Cheap, Fast RAM makes for new SWAP ideas
Many of the systems I've been installing and using over the past couple of years have stuck fairly closely to my "one MHz/1Mbyte" rule of thumb. My workstation is 2.4GHz and 2Gigs of RAM for example.
Despite application bloat (another discussion;) the vast majority of RAM in most of my systems ends up as disk cache. I've limited many of the systems to 10Megs of Swap with one or two spare partitions I can turn on if I'm going to do something that needs more - bringing the total to about 1/2 total RAM in most cases. Old school said you should have 2x total RAM due to need to re-build page tables when RAM got too fragmented. Old Xenix systems (that actually "swapped" as opposed to todays "paging") could get to the point where the OS had to push all but the kernel out to disk and rebuild the RAM image from scratch.
One of the things I looked at (2.4 kernel) was using a file in /dev/shm for "swap" with a high priority and a small (10 megs or so) size, and another larger (partition or file) at lower priority. It turns out that swapon won't let you do this (use /dev/shm/swapfile) at least once the system has been running for a while. I'm loath to stop it to test but will try on another system.
The kernel seems to need at least a couple of Megs of swap and the /dev/shm/swapfile would satisfy that but still make it FAST! I guess I'll try something else.

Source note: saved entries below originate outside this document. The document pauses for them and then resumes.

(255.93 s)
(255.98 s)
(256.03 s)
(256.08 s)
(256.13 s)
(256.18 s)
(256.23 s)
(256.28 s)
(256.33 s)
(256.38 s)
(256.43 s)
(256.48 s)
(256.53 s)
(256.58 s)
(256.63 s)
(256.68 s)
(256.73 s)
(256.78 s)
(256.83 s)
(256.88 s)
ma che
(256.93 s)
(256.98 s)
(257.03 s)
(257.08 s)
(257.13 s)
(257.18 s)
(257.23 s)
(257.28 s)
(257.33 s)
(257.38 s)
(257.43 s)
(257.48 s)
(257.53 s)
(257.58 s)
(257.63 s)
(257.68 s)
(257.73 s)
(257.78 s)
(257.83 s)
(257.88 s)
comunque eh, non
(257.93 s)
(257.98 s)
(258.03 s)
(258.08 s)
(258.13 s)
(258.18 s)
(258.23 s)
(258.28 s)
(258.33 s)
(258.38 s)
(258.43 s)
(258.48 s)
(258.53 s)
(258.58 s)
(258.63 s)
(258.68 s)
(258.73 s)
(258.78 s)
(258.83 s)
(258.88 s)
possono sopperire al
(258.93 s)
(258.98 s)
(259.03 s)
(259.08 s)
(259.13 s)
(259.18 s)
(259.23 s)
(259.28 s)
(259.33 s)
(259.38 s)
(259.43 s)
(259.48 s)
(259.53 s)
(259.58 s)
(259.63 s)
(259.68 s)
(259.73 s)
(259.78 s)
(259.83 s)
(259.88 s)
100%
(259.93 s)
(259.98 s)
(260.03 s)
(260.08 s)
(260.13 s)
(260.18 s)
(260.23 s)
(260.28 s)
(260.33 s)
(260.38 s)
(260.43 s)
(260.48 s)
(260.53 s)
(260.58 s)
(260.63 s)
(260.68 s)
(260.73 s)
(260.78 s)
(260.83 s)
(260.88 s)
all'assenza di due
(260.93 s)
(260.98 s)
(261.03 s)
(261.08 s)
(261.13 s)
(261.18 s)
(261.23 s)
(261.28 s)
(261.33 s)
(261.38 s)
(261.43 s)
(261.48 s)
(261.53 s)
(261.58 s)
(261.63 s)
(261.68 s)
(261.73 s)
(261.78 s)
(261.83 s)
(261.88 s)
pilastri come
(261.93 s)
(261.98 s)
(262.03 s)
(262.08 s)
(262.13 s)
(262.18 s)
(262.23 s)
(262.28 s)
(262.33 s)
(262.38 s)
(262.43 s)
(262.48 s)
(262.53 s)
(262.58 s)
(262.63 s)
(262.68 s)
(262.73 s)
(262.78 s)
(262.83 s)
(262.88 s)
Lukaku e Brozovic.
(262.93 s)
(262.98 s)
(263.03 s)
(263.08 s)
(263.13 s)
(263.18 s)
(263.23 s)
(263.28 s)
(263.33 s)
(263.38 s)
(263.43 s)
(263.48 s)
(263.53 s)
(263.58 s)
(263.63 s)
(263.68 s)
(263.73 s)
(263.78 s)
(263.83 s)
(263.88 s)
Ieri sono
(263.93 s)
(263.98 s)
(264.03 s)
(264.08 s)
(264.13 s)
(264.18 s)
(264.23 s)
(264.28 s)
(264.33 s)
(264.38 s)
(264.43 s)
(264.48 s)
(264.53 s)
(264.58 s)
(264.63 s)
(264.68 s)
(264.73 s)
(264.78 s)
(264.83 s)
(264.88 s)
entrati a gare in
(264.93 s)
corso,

Having a small, high priority swap plug a larger, lower priority one may be the answer. The lower priority disk cache might then soak up the need for any larger swap, and a periodic "swapoff /dev/swap ; sleep 5 ; swapon -p 32767 /dev/swap" would keep it from getting too old and crusty - using a script that would look at how busy the system was to decide if it should run or not (don't run if busy)

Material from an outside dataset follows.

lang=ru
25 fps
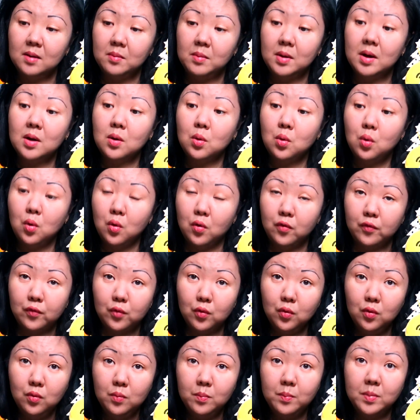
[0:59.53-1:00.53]

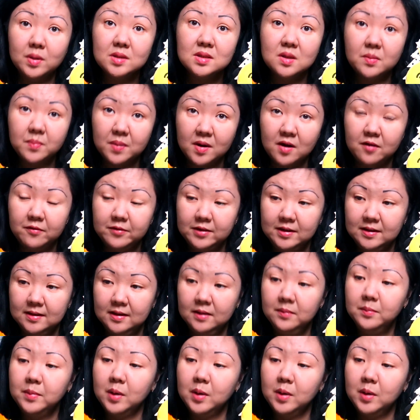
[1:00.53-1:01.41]
морковку, по заправке, да,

I'm just getting into the 2.6 kernel on a couple of servers and will play with the "swapiness" setting to see what it does in real life.
On my workstation I'm looking to keep all of the (many - 60+ virtual desktops full) terminal sessions and applications I keep open responsive as I move from desktop to desktop.
On many of my small customers' servers in many cases I need to balance the needs of a diverse range of server applications such as Samba, NFS, Mysql, EXIM, POP, Spamassassin, DHCP, etc.
The diverse file activity of the SMTP chain (EXIM, Spamassassin, POP) can soak up a lot of cache, while the need to keep buffer space available for SMB and NFS for fast response has to be balanced with the need for RAM for Mysql's tables.
As one last point, I'm wondering if the use of the old "sticky bit" (which forced the old swapping systems to keep a program in RAM even if it was no longer active on the theory that things like the shell and cron would be more responsive if they didn't have to be loaded from disk each time they were run) wouldn't give us some more control by allowing us to "nail" a particular application into RAM simply by setting it chmod 1755. I believe this would take a change to the kernel to achieve as I don't believe the sticky bit on files has much if any use on a paged system. I'd love to do this for example for rxvt/xterm.
This comes as my posting to a discussion on Slashdot at Is Swap Necessary?